RELAÇÕES AGROECOLÓGICAS DO MAR E DA TERRA

Os plantios em quintais, muros e lajes, nas matas e favelas proporcionam alimentos saudáveis e cura, constroem também tradição, memória e ancestralidade. A pesca artesanal e não predatória, a coleta de mariscos nos mangues, baías e mares da região são também tradição na Zona Oeste.

As relações agroecológicas aproximam pessoas de diferentes gerações e educam para o manejo consciente com a natureza.  Revelam os saberes afro-indígenas que a população vinda do nordeste guarda em seu dia a dia, que os povos dos quilombos e mares lutam para manter, que os quilombos urbanos – nas lajes, muros e favelas – fortalecem dentro do movimento agroecológico.

 

São práticas que também cultivam os vínculos comunitários, as culturas alimentares e são capazes de ressignificar as vidas das mulheres no mar e na terra. Em nosso movimento, estamos preocupadas não apenas com a produção, a troca ou consumo de alimentos saudáveis – sem veneno e sem transgênicos – mas com a construção de sociedades justas, sem relações de dominação, pautadas no cuidado e equilíbrio entre as pessoas e a natureza.
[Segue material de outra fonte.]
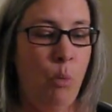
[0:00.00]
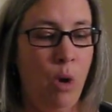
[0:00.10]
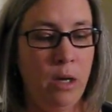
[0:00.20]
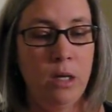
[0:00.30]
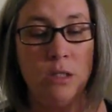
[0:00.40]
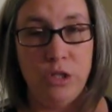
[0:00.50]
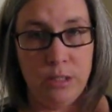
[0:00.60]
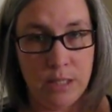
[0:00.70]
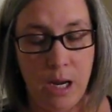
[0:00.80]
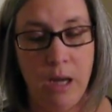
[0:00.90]
want to
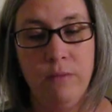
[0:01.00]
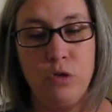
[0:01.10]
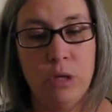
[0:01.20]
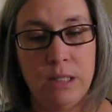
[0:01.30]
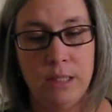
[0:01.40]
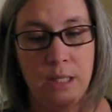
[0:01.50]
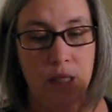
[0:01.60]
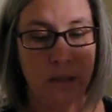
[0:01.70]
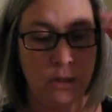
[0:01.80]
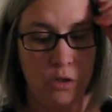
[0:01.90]
just kind of address
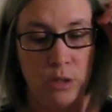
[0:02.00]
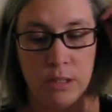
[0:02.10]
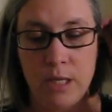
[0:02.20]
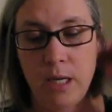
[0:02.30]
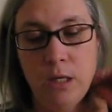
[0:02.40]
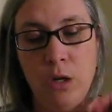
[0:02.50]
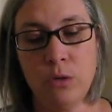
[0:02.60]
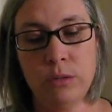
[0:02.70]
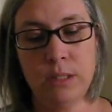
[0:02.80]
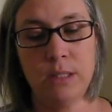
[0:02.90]
again so you can take
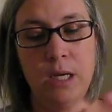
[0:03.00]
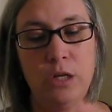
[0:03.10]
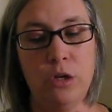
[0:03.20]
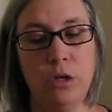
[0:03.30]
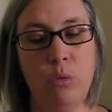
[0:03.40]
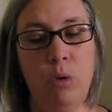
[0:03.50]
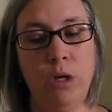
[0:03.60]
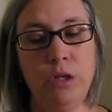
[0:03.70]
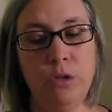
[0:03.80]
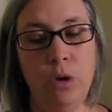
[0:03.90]
notes, is that you're going to want
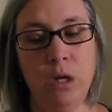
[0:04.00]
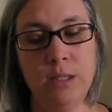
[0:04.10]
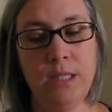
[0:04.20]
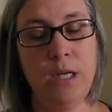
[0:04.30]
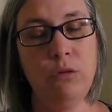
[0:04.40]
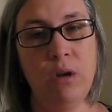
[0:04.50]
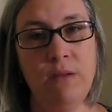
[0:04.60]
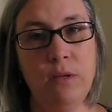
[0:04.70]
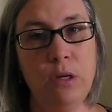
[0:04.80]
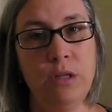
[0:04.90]
to do RC and
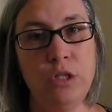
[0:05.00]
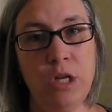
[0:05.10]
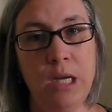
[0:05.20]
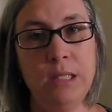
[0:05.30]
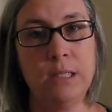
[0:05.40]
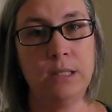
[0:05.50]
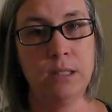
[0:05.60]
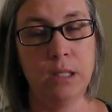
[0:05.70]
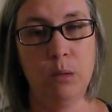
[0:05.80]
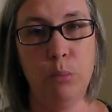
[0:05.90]
Raven on the chest. This is
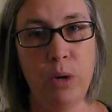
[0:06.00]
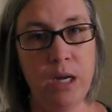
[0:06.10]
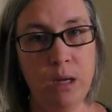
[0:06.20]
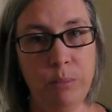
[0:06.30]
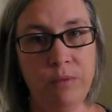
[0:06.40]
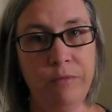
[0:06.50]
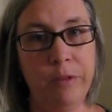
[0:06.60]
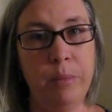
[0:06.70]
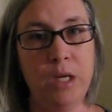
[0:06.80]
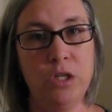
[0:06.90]
going to break up
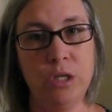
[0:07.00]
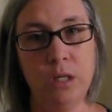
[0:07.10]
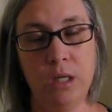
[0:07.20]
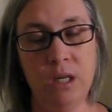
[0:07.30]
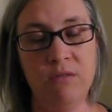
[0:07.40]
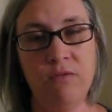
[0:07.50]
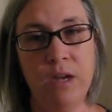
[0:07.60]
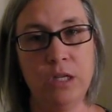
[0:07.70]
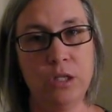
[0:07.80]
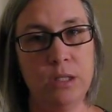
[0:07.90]
inflammation, any
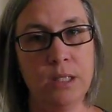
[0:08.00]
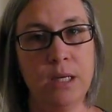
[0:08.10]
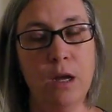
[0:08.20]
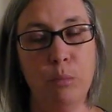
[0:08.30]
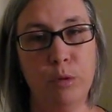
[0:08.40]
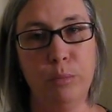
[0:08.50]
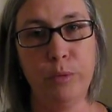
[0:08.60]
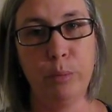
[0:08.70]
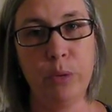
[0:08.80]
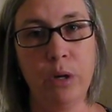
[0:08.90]
infection. It's going to help open
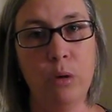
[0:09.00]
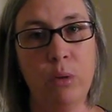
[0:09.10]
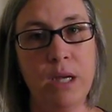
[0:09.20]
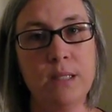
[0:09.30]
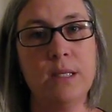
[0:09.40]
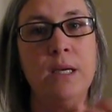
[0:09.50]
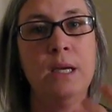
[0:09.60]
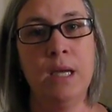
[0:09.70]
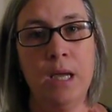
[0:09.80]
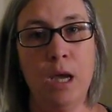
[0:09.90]
up your airways,
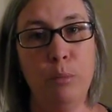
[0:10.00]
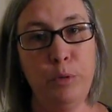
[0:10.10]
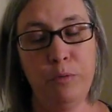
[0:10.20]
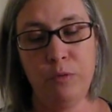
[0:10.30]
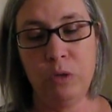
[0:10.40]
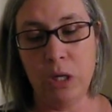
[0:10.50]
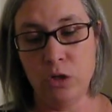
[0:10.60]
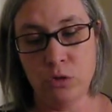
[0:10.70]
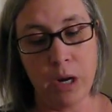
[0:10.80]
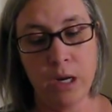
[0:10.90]
help you if you've got a
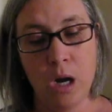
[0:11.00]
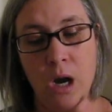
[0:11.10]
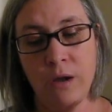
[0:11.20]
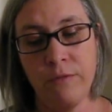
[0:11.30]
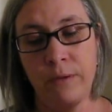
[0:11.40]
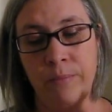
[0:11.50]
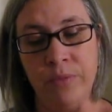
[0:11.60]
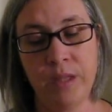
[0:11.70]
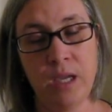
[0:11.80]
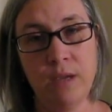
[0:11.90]
dry cough.
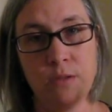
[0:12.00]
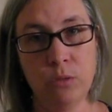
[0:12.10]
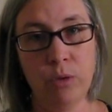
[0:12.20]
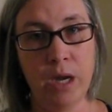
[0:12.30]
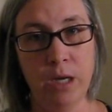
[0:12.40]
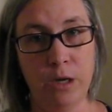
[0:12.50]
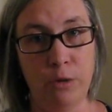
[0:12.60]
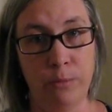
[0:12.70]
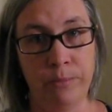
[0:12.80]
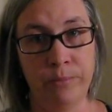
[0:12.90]
Thieves
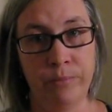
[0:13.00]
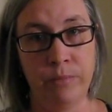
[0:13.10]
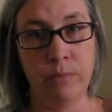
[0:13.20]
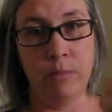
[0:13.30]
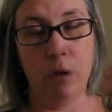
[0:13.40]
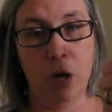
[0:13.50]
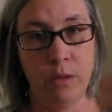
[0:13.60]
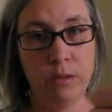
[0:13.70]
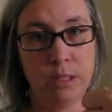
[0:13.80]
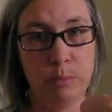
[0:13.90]
oregano
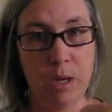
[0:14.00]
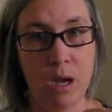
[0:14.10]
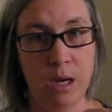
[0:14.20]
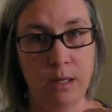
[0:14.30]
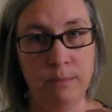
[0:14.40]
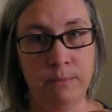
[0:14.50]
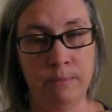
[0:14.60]
on the spine,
Cultivamos a luta antirracista que faz com que agricultoras, agricultores, pescadoras, pescadores, coletadoras e coletadores de mariscos sejam reconhecidos na sua importância e centralidade dentro da luta ambiental na Zona Oeste.
 
Por isso, construímos relações agroecológicas feministas, urbanas e periféricas ou em outras palavras: Sem feminismo não tem agroecologia.